• DESCRIPTION OF THE TASK
Retype the whole listing exactly. Leave out pictures.

• DATA
[Start of Attachment]
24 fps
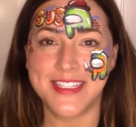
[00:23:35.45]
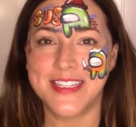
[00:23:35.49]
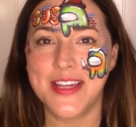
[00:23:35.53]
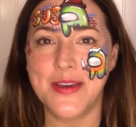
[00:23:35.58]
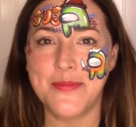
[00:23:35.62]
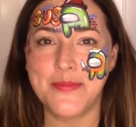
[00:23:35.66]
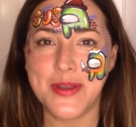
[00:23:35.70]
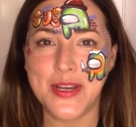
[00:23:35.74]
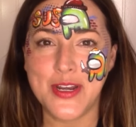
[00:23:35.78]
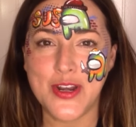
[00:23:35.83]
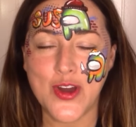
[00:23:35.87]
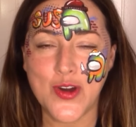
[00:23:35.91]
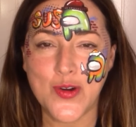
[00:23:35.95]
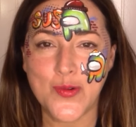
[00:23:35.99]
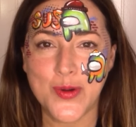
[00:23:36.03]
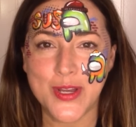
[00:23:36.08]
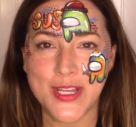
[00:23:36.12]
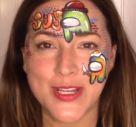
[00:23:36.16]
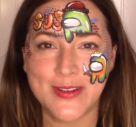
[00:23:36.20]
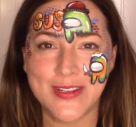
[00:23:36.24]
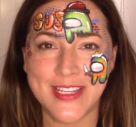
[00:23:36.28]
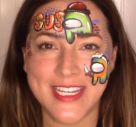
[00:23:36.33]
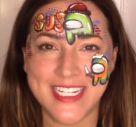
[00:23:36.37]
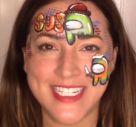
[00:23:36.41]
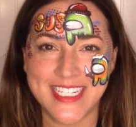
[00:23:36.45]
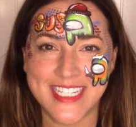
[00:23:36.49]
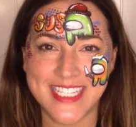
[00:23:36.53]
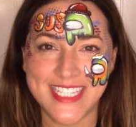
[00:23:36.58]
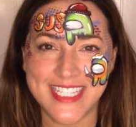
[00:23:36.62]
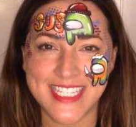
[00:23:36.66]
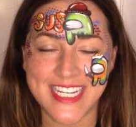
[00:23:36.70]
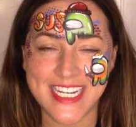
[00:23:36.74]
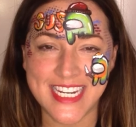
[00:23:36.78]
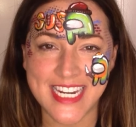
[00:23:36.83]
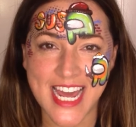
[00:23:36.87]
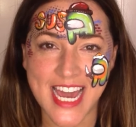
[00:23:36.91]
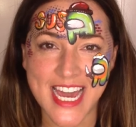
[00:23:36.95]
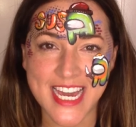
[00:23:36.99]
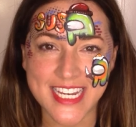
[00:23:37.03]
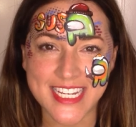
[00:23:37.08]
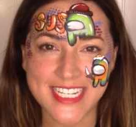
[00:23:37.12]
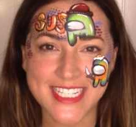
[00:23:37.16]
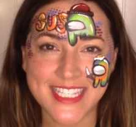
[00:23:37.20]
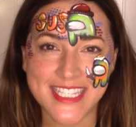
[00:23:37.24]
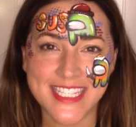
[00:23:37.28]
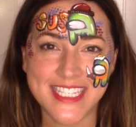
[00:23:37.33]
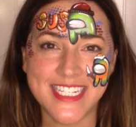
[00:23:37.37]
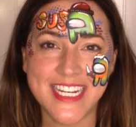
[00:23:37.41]
Let me know what you'd like to see
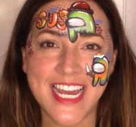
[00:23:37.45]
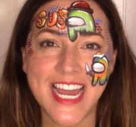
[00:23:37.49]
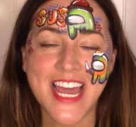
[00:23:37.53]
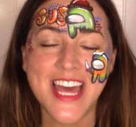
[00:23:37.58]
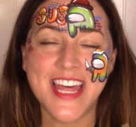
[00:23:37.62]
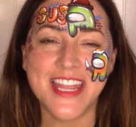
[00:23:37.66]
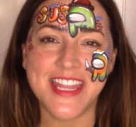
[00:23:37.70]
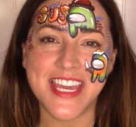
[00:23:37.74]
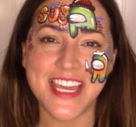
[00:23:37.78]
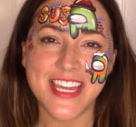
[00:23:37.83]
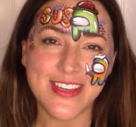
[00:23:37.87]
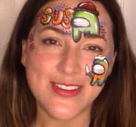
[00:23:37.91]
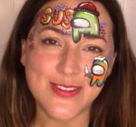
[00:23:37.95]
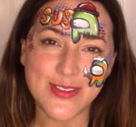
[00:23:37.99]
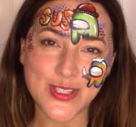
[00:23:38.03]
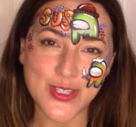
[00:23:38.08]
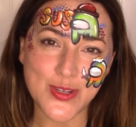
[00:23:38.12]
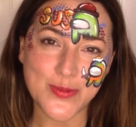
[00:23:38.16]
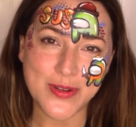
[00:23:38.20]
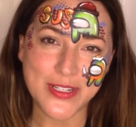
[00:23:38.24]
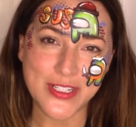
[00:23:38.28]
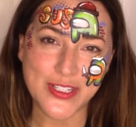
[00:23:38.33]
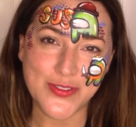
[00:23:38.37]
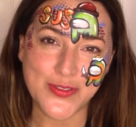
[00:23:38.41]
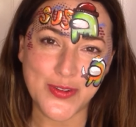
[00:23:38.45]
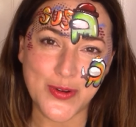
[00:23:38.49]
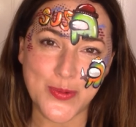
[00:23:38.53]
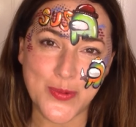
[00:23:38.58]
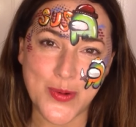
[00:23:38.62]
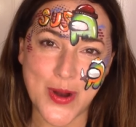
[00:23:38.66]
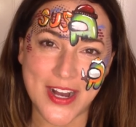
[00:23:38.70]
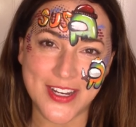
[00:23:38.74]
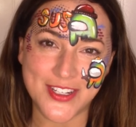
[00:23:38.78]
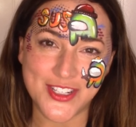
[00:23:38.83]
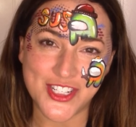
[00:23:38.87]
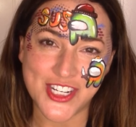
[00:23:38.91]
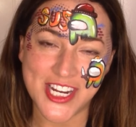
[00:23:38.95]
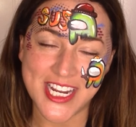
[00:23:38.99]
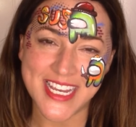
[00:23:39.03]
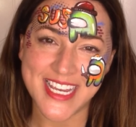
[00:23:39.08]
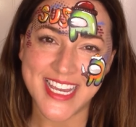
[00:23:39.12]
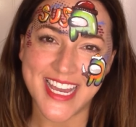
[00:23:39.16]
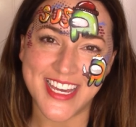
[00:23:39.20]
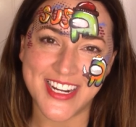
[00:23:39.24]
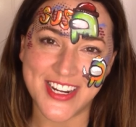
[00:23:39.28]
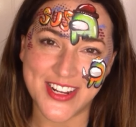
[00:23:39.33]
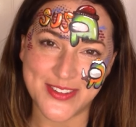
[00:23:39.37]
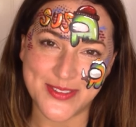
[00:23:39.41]
next. Thank you so much for watching
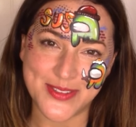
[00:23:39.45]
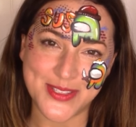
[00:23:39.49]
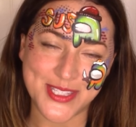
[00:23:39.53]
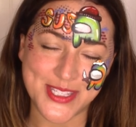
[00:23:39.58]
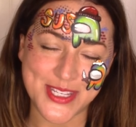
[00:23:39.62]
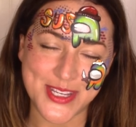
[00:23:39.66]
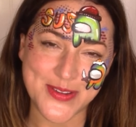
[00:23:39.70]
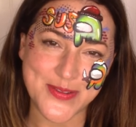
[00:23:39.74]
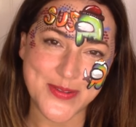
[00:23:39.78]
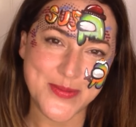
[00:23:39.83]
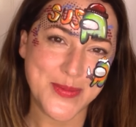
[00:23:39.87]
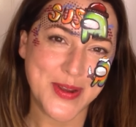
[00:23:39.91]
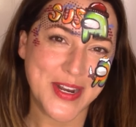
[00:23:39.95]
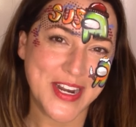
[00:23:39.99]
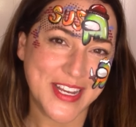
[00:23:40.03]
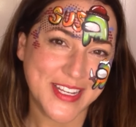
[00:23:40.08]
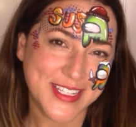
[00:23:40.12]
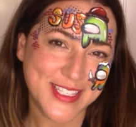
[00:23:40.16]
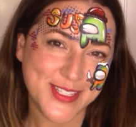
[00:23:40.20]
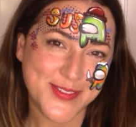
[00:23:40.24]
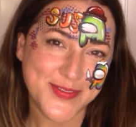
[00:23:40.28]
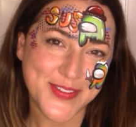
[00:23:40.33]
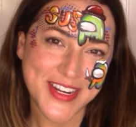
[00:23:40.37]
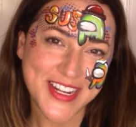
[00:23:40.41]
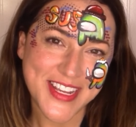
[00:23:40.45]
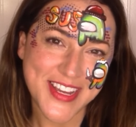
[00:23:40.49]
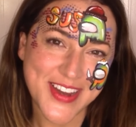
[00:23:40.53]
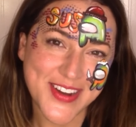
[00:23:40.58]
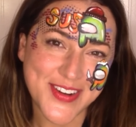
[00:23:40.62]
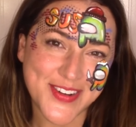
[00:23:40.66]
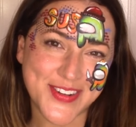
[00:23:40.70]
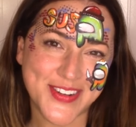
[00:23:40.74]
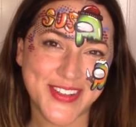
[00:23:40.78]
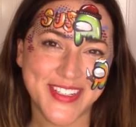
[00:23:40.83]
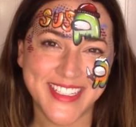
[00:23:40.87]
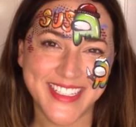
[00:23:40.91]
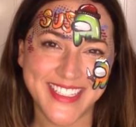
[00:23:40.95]
and I'll see you in my next video.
[End of Attachment]
• RESPONSE BELOW
24 fps
[00:23:35.45]
[00:23:35.49]
[00:23:35.53]
[00:23:35.58]
[00:23:35.62]
[00:23:35.66]
[00:23:35.70]
[00:23:35.74]
[00:23:35.78]
[00:23:35.83]
[00:23:35.87]
[00:23:35.91]
[00:23:35.95]
[00:23:35.99]
[00:23:36.03]
[00:23:36.08]
[00:23:36.12]
[00:23:36.16]
[00:23:36.20]
[00:23:36.24]
[00:23:36.28]
[00:23:36.33]
[00:23:36.37]
[00:23:36.41]
[00:23:36.45]
[00:23:36.49]
[00:23:36.53]
[00:23:36.58]
[00:23:36.62]
[00:23:36.66]
[00:23:36.70]
[00:23:36.74]
[00:23:36.78]
[00:23:36.83]
[00:23:36.87]
[00:23:36.91]
[00:23:36.95]
[00:23:36.99]
[00:23:37.03]
[00:23:37.08]
[00:23:37.12]
[00:23:37.16]
[00:23:37.20]
[00:23:37.24]
[00:23:37.28]
[00:23:37.33]
[00:23:37.37]
[00:23:37.41]
Let me know what you'd like to see
[00:23:37.45]
[00:23:37.49]
[00:23:37.53]
[00:23:37.58]
[00:23:37.62]
[00:23:37.66]
[00:23:37.70]
[00:23:37.74]
[00:23:37.78]
[00:23:37.83]
[00:23:37.87]
[00:23:37.91]
[00:23:37.95]
[00:23:37.99]
[00:23:38.03]
[00:23:38.08]
[00:23:38.12]
[00:23:38.16]
[00:23:38.20]
[00:23:38.24]
[00:23:38.28]
[00:23:38.33]
[00:23:38.37]
[00:23:38.41]
[00:23:38.45]
[00:23:38.49]
[00:23:38.53]
[00:23:38.58]
[00:23:38.62]
[00:23:38.66]
[00:23:38.70]
[00:23:38.74]
[00:23:38.78]
[00:23:38.83]
[00:23:38.87]
[00:23:38.91]
[00:23:38.95]
[00:23:38.99]
[00:23:39.03]
[00:23:39.08]
[00:23:39.12]
[00:23:39.16]
[00:23:39.20]
[00:23:39.24]
[00:23:39.28]
[00:23:39.33]
[00:23:39.37]
[00:23:39.41]
next. Thank you so much for watching
[00:23:39.45]
[00:23:39.49]
[00:23:39.53]
[00:23:39.58]
[00:23:39.62]
[00:23:39.66]
[00:23:39.70]
[00:23:39.74]
[00:23:39.78]
[00:23:39.83]
[00:23:39.87]
[00:23:39.91]
[00:23:39.95]
[00:23:39.99]
[00:23:40.03]
[00:23:40.08]
[00:23:40.12]
[00:23:40.16]
[00:23:40.20]
[00:23:40.24]
[00:23:40.28]
[00:23:40.33]
[00:23:40.37]
[00:23:40.41]
[00:23:40.45]
[00:23:40.49]
[00:23:40.53]
[00:23:40.58]
[00:23:40.62]
[00:23:40.66]
[00:23:40.70]
[00:23:40.74]
[00:23:40.78]
[00:23:40.83]
[00:23:40.87]
[00:23:40.91]
[00:23:40.95]
and I'll see you in my next video.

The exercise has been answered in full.